Was watching a video on jungle boys talking about very high ec levels. Two days ago I noticed a few of my plants out of my 19 DTW had a run off ec of 3.0 (these plants have been getting a little less run off to the rest because they are a week or two in front of the others so roots system probably bigger) of cause I panicked straight away and started putting a few liters of res nutes through them to bring the ec down to around feed level which was 1.7

After I'd done that I looked at the plants and thought why have the plants not 'told me' the ec was high in the coco from nute burn or whatever reason... In fact they look amazing, after watching them videos jungle boys build the ec up fairly slowly and don't let the the media go dry, they say this is what causes burns when they go dry? Also they say a ec of 3.0 is not a problem in coco?

It seems like the standard go to ec is about 1.4-1.8 this is what I stick to. they do say some strains will do best at 1.6 but some strains won't show full potential until a ec of 3.0+ is reached. So if I was seeing no sign of stress at these high ec run offs is that my plants saying they can handle more?

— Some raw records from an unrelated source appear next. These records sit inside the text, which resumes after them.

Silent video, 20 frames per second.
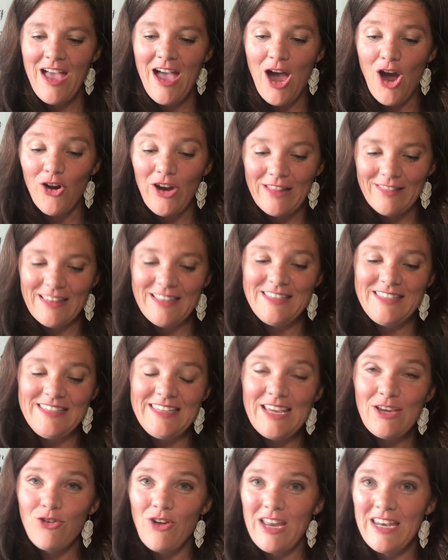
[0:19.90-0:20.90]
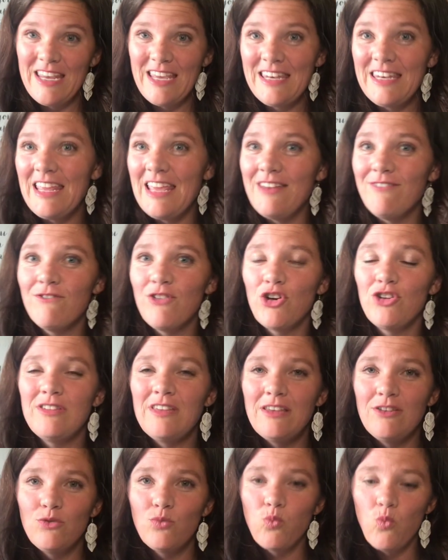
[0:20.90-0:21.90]
All right, let's dig right in. In
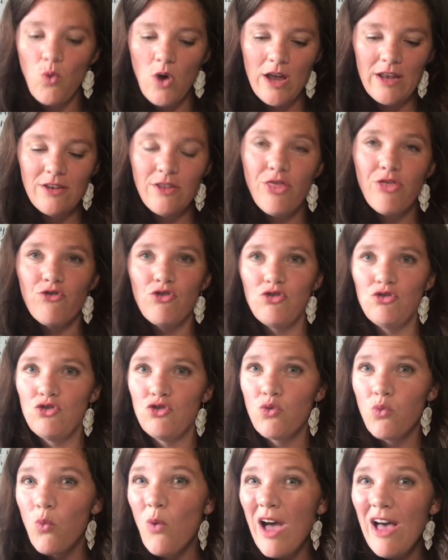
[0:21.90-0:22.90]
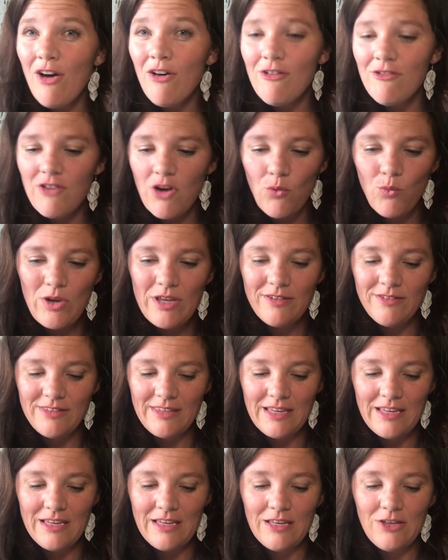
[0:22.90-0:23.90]
verses 1 through 12, we
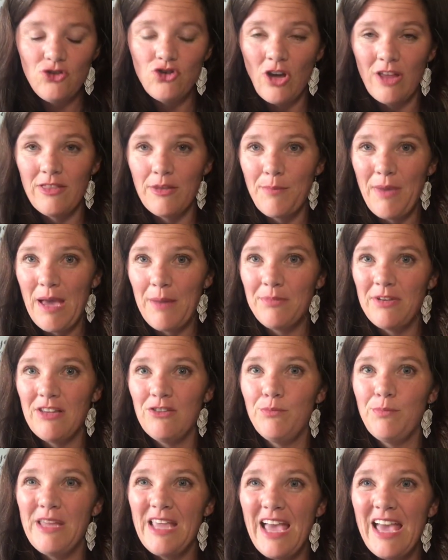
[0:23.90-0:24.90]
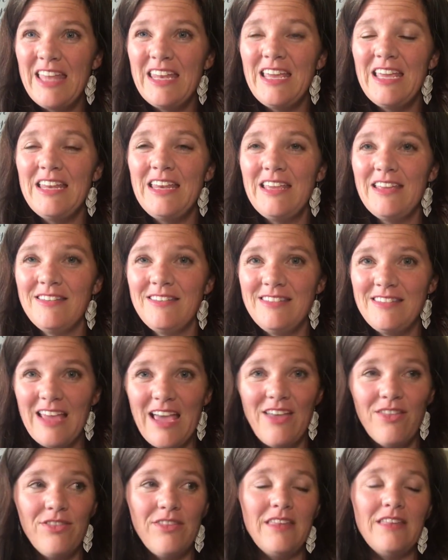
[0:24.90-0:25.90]
see John the Baptist beheaded, his
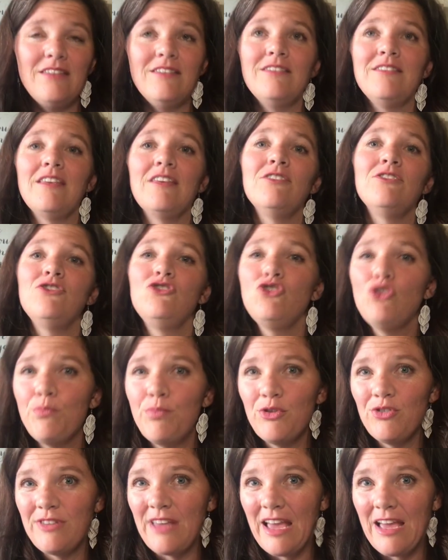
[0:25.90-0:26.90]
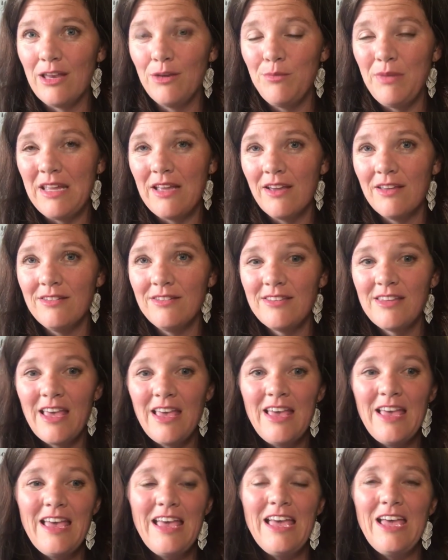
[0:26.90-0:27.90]
death. It's super sad because
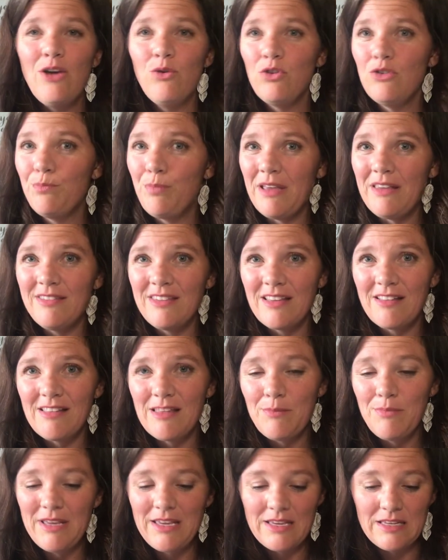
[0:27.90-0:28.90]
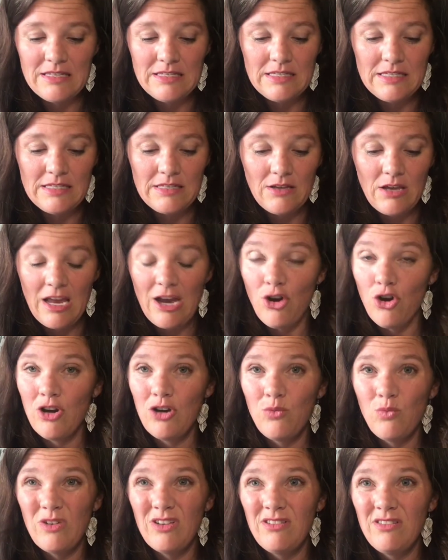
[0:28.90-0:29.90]
it was basically because
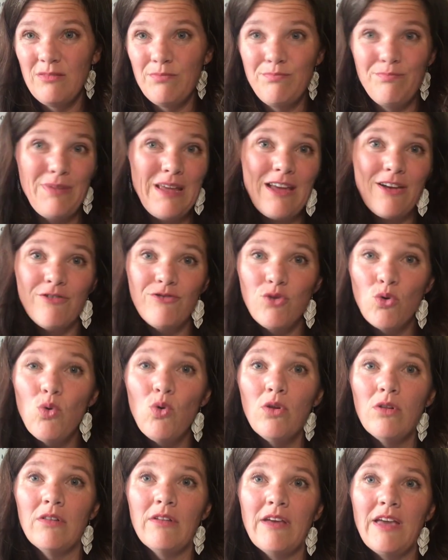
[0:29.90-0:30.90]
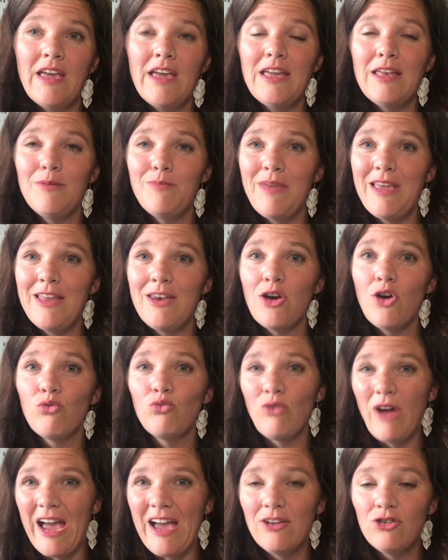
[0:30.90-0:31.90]
Herod was being a fool and made a
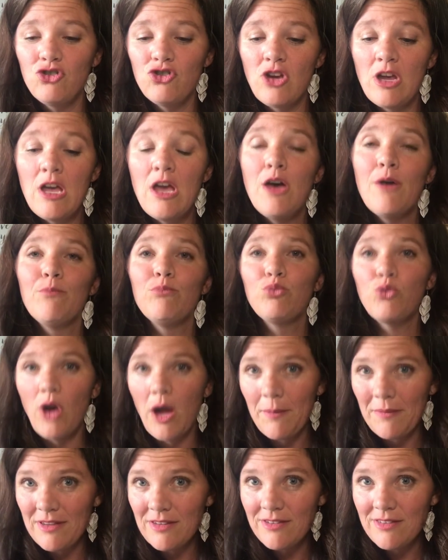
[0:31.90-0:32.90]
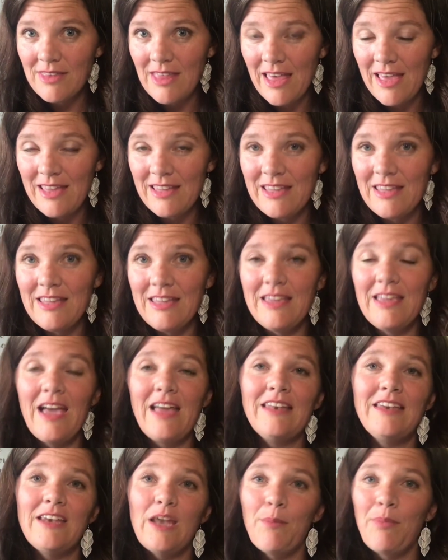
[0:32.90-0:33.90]
rash promise that he
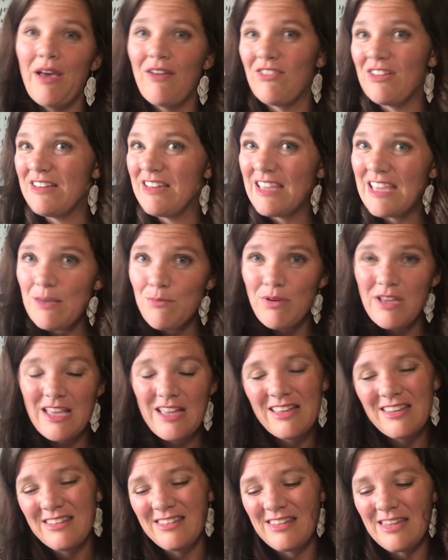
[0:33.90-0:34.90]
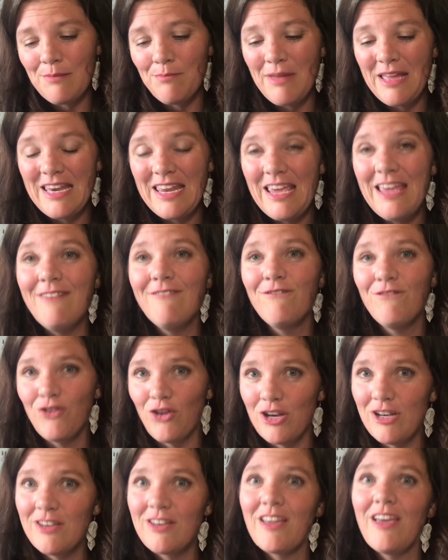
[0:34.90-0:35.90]
ended up having to keep because he made it in
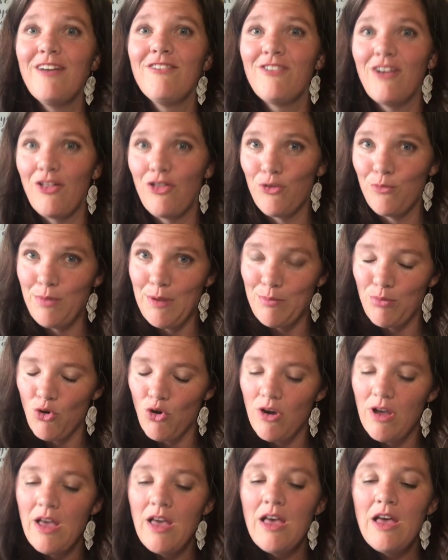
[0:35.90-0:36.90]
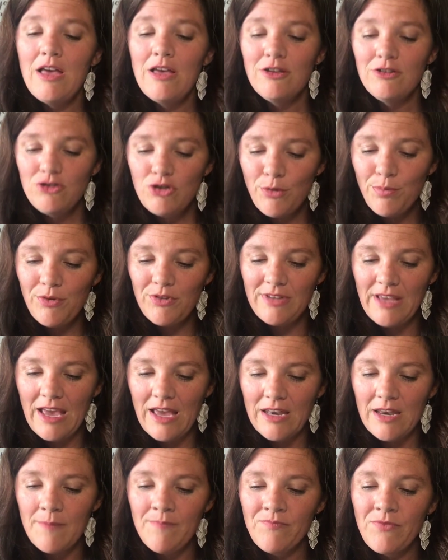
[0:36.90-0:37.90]
front of other people. Super
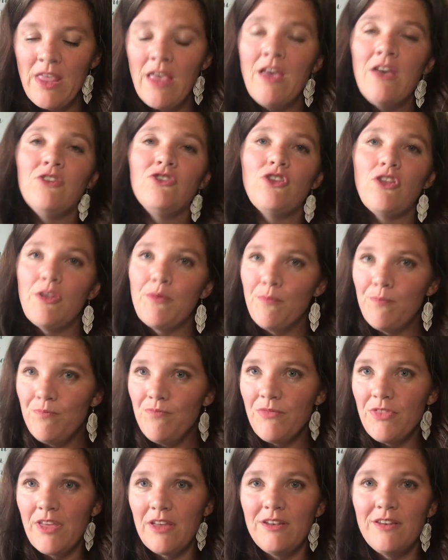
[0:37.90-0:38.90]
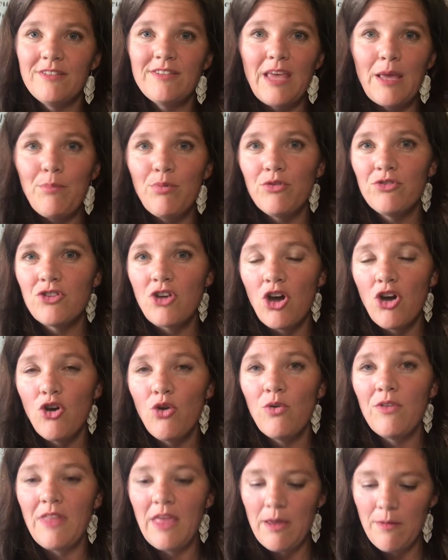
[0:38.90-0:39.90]
sad. So the disciples
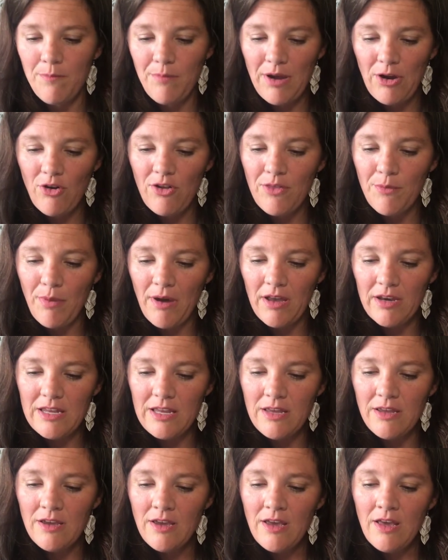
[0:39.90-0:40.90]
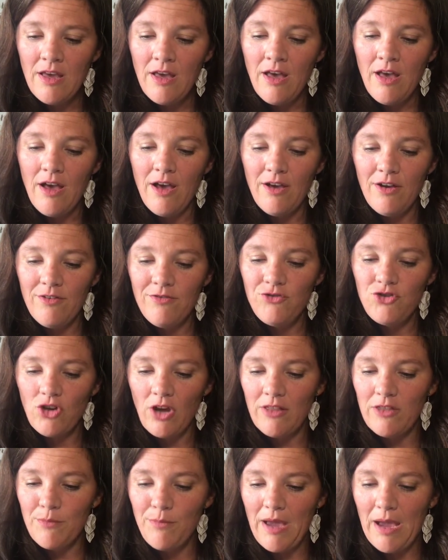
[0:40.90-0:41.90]
go and they bury the body of
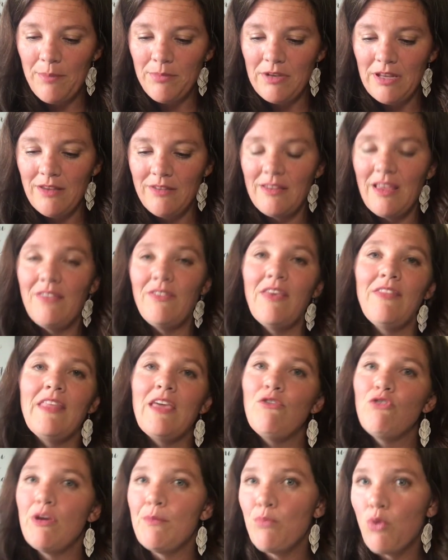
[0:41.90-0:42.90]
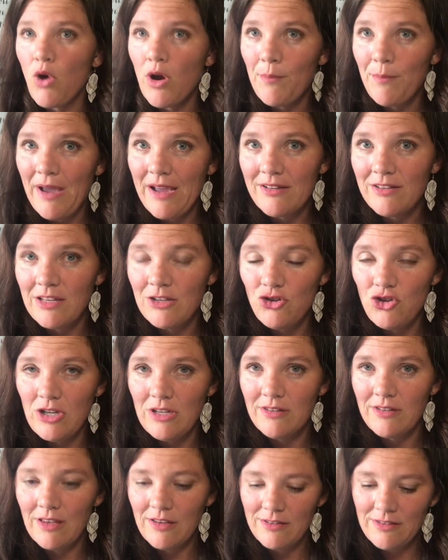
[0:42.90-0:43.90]
John the Baptist, and then they report back to
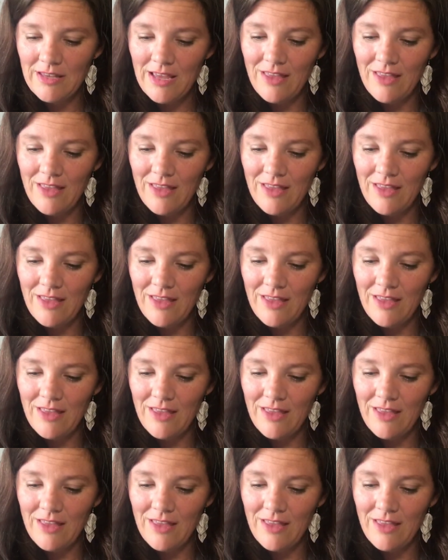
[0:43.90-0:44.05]
Jesus.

But then it got me thinking more, if my plants can handle more why is the ec building in the first place? My coco is always wet with little run off every water so salts can't build up from drying out so surely this is the plants saying we don't need all that so we're leaving it behind, but this must also be the same with this guys in their big commercial places, I follow a few guys on IG and nearly all are running ec way over 2.0 with no problems... Also if you look at Athens which a lot of these big guys use, Athens says never let you ec go more than 1 over base, so if you have a base ec of 3.0 and the run of is 3.8 this is fine, and this also seems to correspond with what the guys using it do.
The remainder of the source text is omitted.